── GIVEN INFORMATION ──
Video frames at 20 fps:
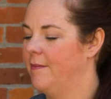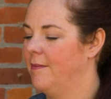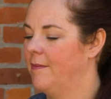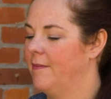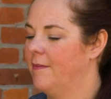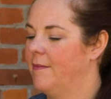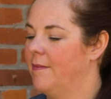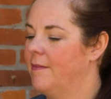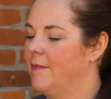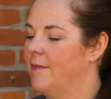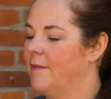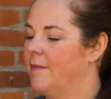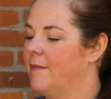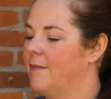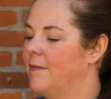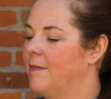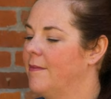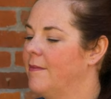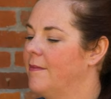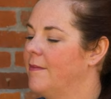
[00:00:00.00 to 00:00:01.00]

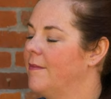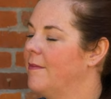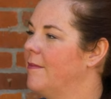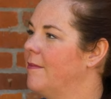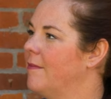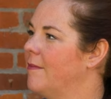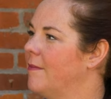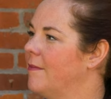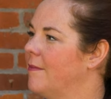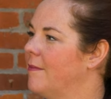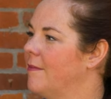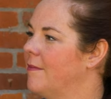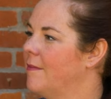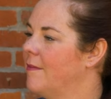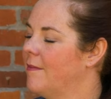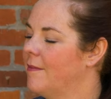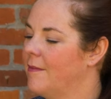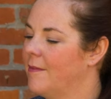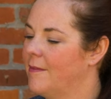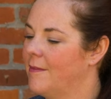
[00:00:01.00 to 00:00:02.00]
(silent)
───
The task calls for duplicating the data exactly, with no images kept.

RESULT BELOW
Video frames at 20 fps:
[00:00:00.00 to 00:00:01.00]

[00:00:01.00 to 00:00:02.00]
(silent)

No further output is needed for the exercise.